Former executives at the Kingdoms of Amalur developer face hard questions about the demise of the company.
The wheels of liquidation have begun to turn at the now-defunct 38 Studios, the developer of Kingdoms of Amalur: Reckoning and the unreleased MMO now known simply as Kingdoms of Amalur, and that means that the ugly business of figuring out what went wrong will now get underway in earnest. A big part of that process is allowing creditors to question company executives about matters that would normally not be aired in public, and which the executives are compelled to answer.
“It’s a free for all,” said Boston bankruptcy attorney David J. Reier. “Everything has to be out in the open. There are no more secrets.”
The opportunity to fire off some cathartically-pointed questions may be as good as it gets for most creditors, who will probably be left financially high and dry by the bankruptcy. The same goes for former employees who are owed back pay that they will almost certainly never see. 38 Studios estimates that it owes over $150 million, including $116 million to Rhode Island for the loans that attracted it to the state in the first place, and has less than $22 million in assets. Most of that will go to Rhode Island.

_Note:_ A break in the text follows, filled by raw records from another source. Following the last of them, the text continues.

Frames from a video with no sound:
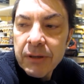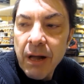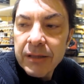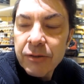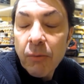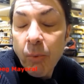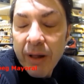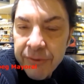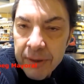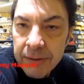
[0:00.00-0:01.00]
call it
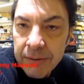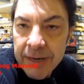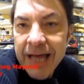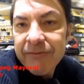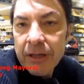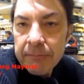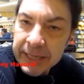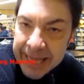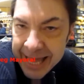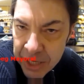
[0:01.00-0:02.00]
wealthy or have a little
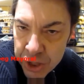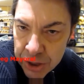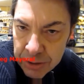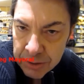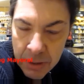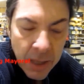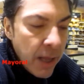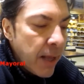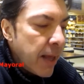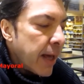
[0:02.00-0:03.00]
bit of cash. No?
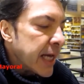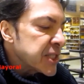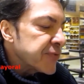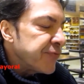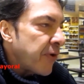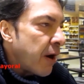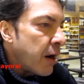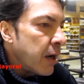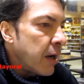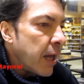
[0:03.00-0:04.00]
Uh-huh. As
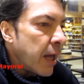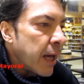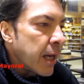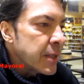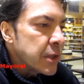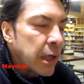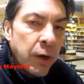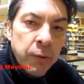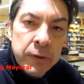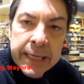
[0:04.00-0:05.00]
far as the
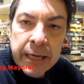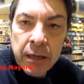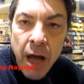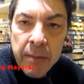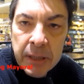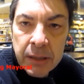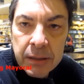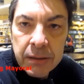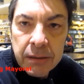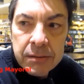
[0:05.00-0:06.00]
lower economic
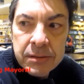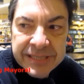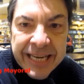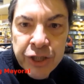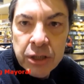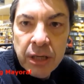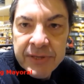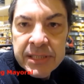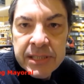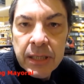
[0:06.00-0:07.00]
section
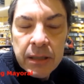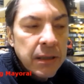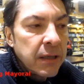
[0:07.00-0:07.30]
of the city,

A few days prior to the hearing, 38 Studios founder Curt Schilling defended his company’s conduct and once again pointed the finger at the Rhode Island Economic Development Corporation, which he said “was trying to bully us and intimidate us on multiple fronts.” His wife was even more pointed in her comments on Facebook, writing, “[Rhode Island Governor Lincoln] Chafee and his office making sure everyone knows or thinks 38 Studios is in financial trouble… So know [sic] Rhode Island tax payers everyone is quick to write that you will be fitting [sic] the bill for this one. You know what I think you got. A 110 million dollar ‘I told you so’ from your beloved Governor Chaffee.”
Schilling himself is quite possibly the biggest single loser in the 38 Studios meltdown; in June he said that he’d sunk more than $50 million of his personal fortune into the company and that the money he’d made as a star baseball player was “probably all gone.”